About 45 kilometres east of Cairo, in a stretch of desert that held nothing but flat, arid gravel and sand only a decade ago, Egypt has built an entire new city from the ground up. Officially called the New Administrative Capital and more recently renamed The New Capital, the project spans roughly 700 square kilometres between the Cairo Suez road and the Regional Ring Road — an area comparable in size to Singapore.
Cairo has long struggled under the weight of its own size, home to roughly a fifth of Egypt’s population and known for chronic traffic congestion, air pollution and overcrowding that officials have described as increasingly difficult to manage. Plans for the new capital were first announced by Egypt’s then-housing minister Mostafa Madbouly at the Egypt Economic Development Conference in March 2015, as part of the country’s broader Vision 2030 economic strategy.
Construction formally began in 2016 and has continued in phases since, overseen by the Administrative Capital for Urban Development, a company in which Egypt’s military holds a 51 percent stake and the Ministry of Housing holds the remaining 49 percent.

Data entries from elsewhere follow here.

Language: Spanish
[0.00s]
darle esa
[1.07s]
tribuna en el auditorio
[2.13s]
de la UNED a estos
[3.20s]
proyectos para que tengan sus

More than a decade after the project was announced, government ministries, the Egyptian parliament and other state institutions have already relocated there in phases, with tens of thousands of government employees now working in the new city.
The broader capital has been designed around smart city principles, incorporating digital services, renewable energy infrastructure and planned public transit intended to connect it back to Cairo, including a light rail network and monorail linking directly into the existing Cairo Metro system.